Zusammen mit seinen Einkünften als Handwerker und seinem Salär als Mair gelang es Hannes, trotz der stetig zunehmenden Abgaben an den Grundherrn Monat für Monat etwas auf die hohe Kante zu legen. Da seine Frau Agathe einer Färberfamilie entstammte, hatten sie zu allem hin damit begonnen, Saat-Lein zur Gewinnung von Leinöl anzubauen. Weil die meisten anderen Ackerbauern von Ysinensi dieses Leingewächs nur wegen dessen Fasern züchteten, um daraus Stoffe zu weben oder weben zu lassen, verfolgten die geschäftstüchtigen Eberz auch diesbezüglich gleich mehrere Ziele: Während die beiden ältesten Söhne Johannes und Elias sich um den Anbau kümmerten, verarbeiteten die beiden ältesten Töchter Maria und Lisa den Flachs gekonnt zu Stoffen, die dann von der Mutter mit Hilfe der kleineren Geschwister gewalkt, gebleicht und kunstvoll gefärbt wurden. Das Familienoberhaupt presste das Öl, füllte es in quartgroße Behälter ab und sorgte für den Vertrieb der gesamten Produktion, die sich – ebenso wie die Kaninchenzucht – weiß Gott sehen lassen konnte. So war es kein Wunder, dass die Interessenten auch aus den umliegenden Siedlungen und Dörfern nach Ysinensi kamen, um bei den Eberz einzukaufen.

Also konnte Hannes zufrieden sein, … sollte man meinen. Aber wie dem Grafen ging ihm die Prophezeiung, dass wegen des Amuletts ein weiterer Mensch sterben musste, nicht aus dem Kopf.

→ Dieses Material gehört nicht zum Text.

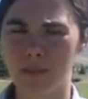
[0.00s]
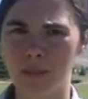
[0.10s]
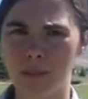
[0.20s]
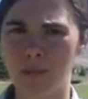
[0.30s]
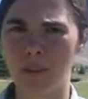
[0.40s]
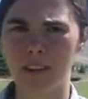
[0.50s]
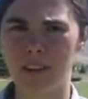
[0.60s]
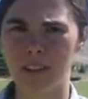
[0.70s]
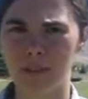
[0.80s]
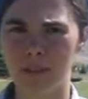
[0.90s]
what you want
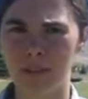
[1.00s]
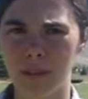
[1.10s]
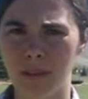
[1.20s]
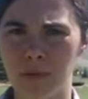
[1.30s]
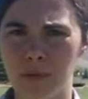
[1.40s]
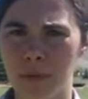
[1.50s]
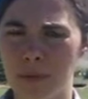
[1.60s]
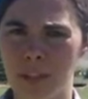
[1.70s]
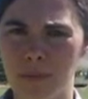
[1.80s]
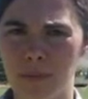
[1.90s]
to do. You don't have to worry
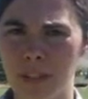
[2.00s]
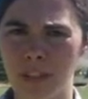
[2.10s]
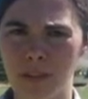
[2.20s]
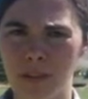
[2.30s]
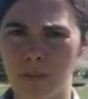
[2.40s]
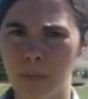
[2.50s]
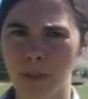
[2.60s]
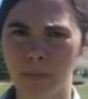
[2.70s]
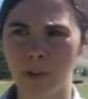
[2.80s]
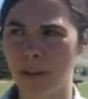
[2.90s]
about everybody else or
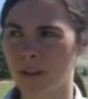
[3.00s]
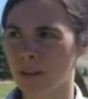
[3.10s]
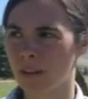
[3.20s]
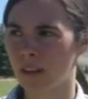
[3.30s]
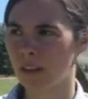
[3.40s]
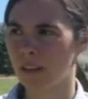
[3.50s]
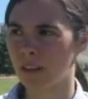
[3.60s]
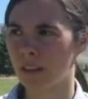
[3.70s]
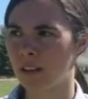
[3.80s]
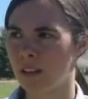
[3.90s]
peer pressure or
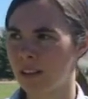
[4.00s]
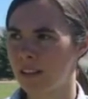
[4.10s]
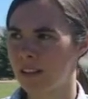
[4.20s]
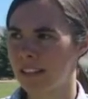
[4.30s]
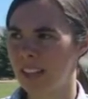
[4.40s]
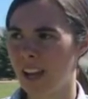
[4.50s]
anything.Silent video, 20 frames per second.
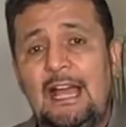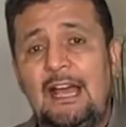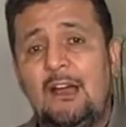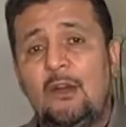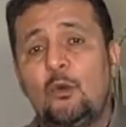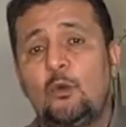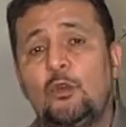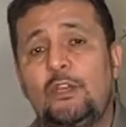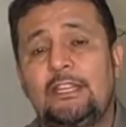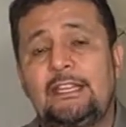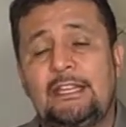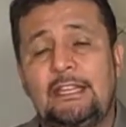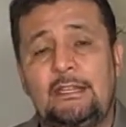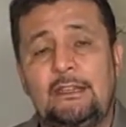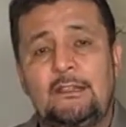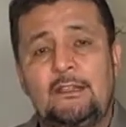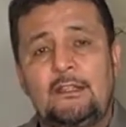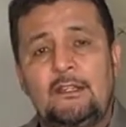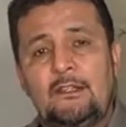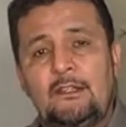how we
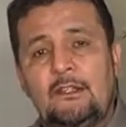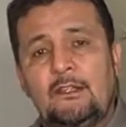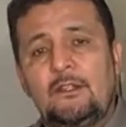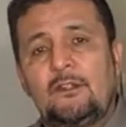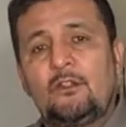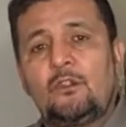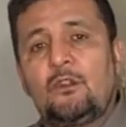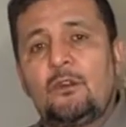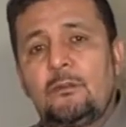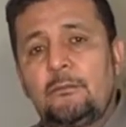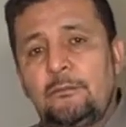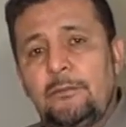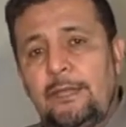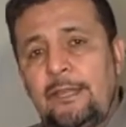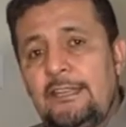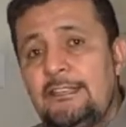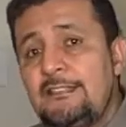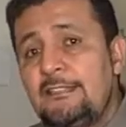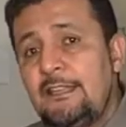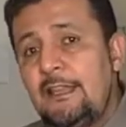can
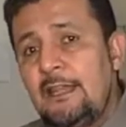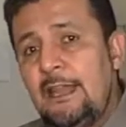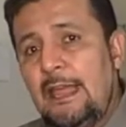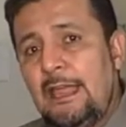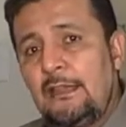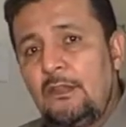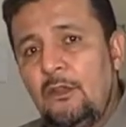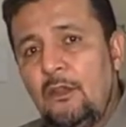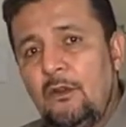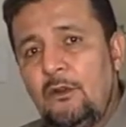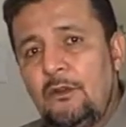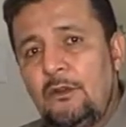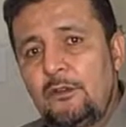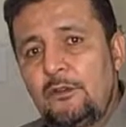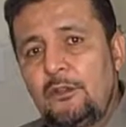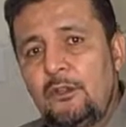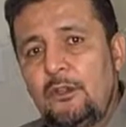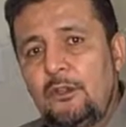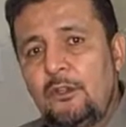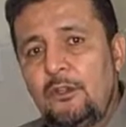convince the
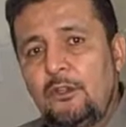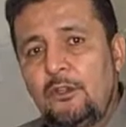landlordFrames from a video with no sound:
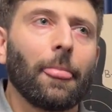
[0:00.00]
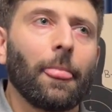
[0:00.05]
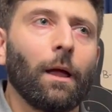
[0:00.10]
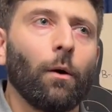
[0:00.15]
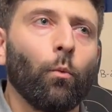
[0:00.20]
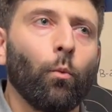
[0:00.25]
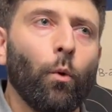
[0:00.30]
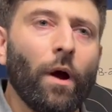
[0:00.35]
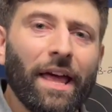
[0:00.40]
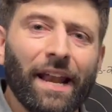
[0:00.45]

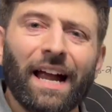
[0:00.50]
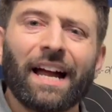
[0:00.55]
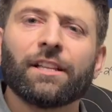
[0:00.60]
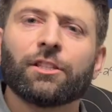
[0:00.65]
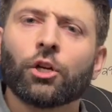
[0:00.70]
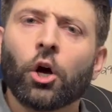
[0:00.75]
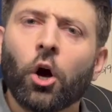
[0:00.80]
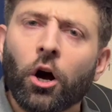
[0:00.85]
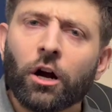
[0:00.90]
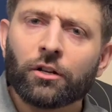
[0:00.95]
When I
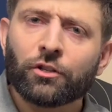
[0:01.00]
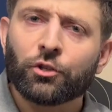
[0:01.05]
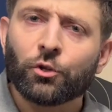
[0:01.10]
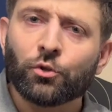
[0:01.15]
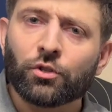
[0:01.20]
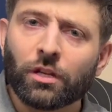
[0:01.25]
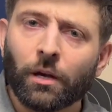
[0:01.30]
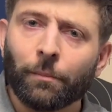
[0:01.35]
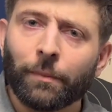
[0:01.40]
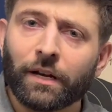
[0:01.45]
talk to
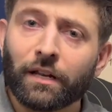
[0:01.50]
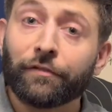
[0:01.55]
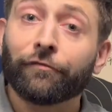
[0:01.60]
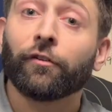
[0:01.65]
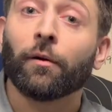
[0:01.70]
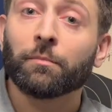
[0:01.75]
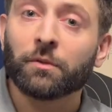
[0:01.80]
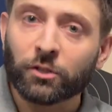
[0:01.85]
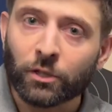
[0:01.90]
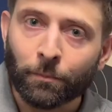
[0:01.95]
somebody
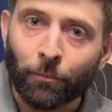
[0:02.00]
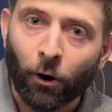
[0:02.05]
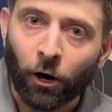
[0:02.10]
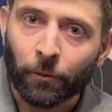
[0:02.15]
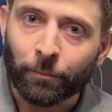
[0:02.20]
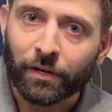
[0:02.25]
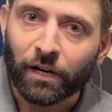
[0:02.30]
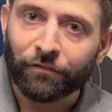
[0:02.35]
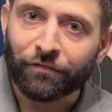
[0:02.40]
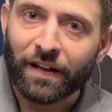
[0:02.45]
from the
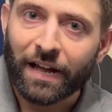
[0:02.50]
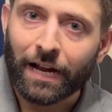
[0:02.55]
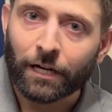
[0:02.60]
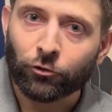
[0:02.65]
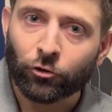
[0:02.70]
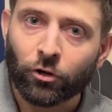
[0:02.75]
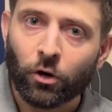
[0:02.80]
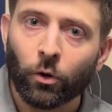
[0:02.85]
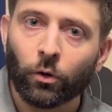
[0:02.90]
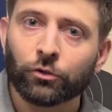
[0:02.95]
Department of
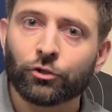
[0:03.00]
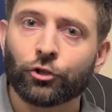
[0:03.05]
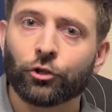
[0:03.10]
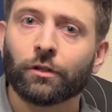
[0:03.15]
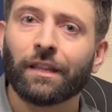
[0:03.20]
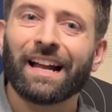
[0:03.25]
Agriculture,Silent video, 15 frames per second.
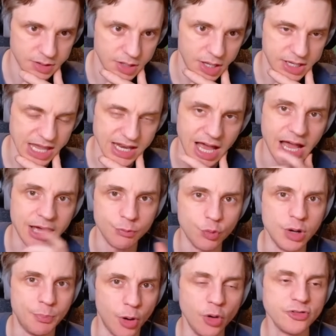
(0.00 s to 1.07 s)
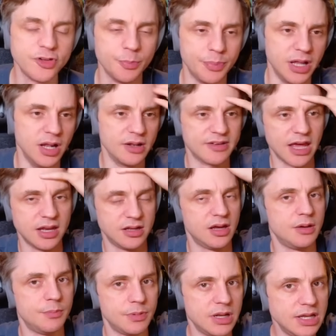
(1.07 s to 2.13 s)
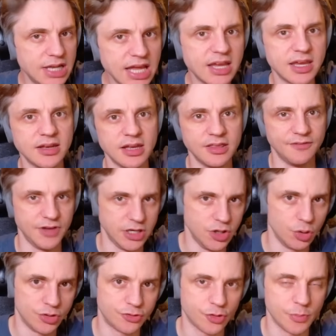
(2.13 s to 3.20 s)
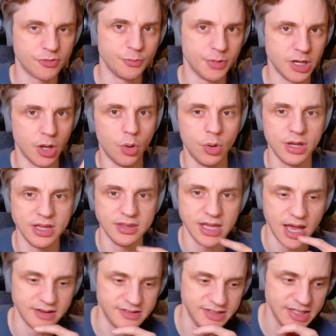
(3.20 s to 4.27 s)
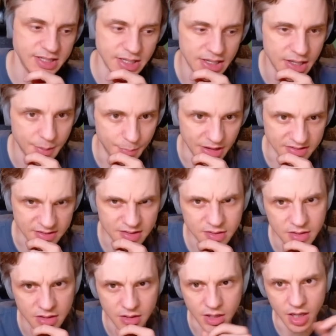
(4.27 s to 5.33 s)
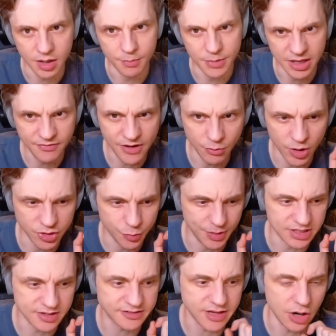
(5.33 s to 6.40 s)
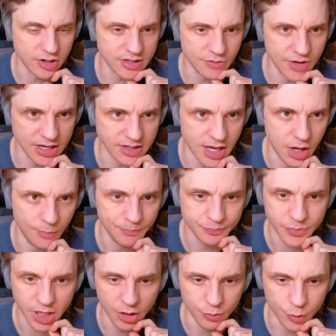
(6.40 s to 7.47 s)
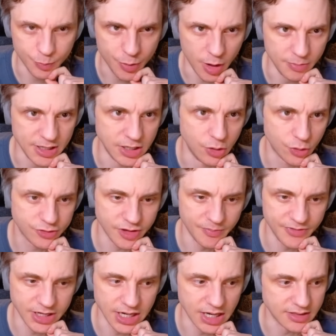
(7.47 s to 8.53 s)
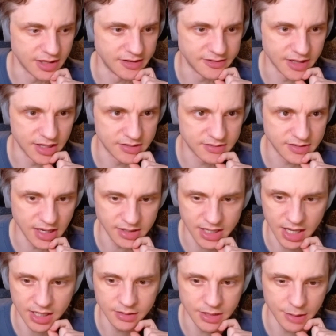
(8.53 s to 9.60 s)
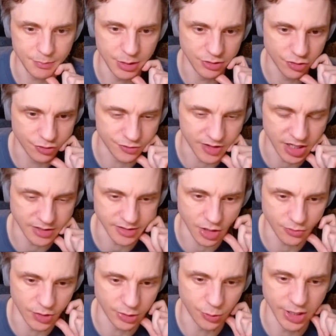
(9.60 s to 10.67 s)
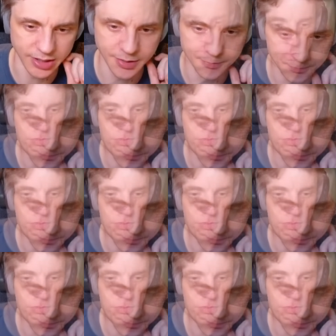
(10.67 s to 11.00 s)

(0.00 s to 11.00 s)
Again, I will post a build and link it in the video description below, the ID, but if I were to build this character right now, it would probably look something like this at 10k. Let me just figure this out real quick.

Vier Jahre nach dem Tod des Abts wurde seine Furcht schwächer. Was sollte noch passieren?, dachte er sich inzwischen. Da erfuhr der Familienvater, dass der Graf tot war. Nachdem er gehört hatte, dass das Amulett verschwunden sei, bekreuzigte er sich ein zweites Mal. Dann zog er sich zum Gebet zurück – er musste nachdenken. In der Stille des Gotteshauses kam der umsichtige Dorfvorsteher zu dem Entschluss, nichts über die Umstände, die zum Tod seines geliebten Herrn geführt hatten, wissen zu wollen. Um auch keine neuerliche Unruhe unter die Bevölkerung von Ysinensi zu bringen, ritt er noch am selben Tag auf seinem eigenen Pferd nach Altshausen, um die Hinterbliebenen des Grafen zu bitten, niemandem etwas darüber zu erzählen. Bei dieser Gelegenheit konnte er sein persönliches Bedauern, das Beileid seiner Familie und das der gesamten Bevölkerung von Ysinensi übermitteln. Zwei gute Gründe, um dorthin zu reiten, dachte er sich, als er seinem Rappen die Hacken gab.

Wenngleich Hannes Eberz von nun an zwar kein völlig sorgenfreies, dafür aber ein angstfreies Leben führen konnte, verging kein Tag, an dem er nicht an die verhängnisvolle Zahl Drei dachte.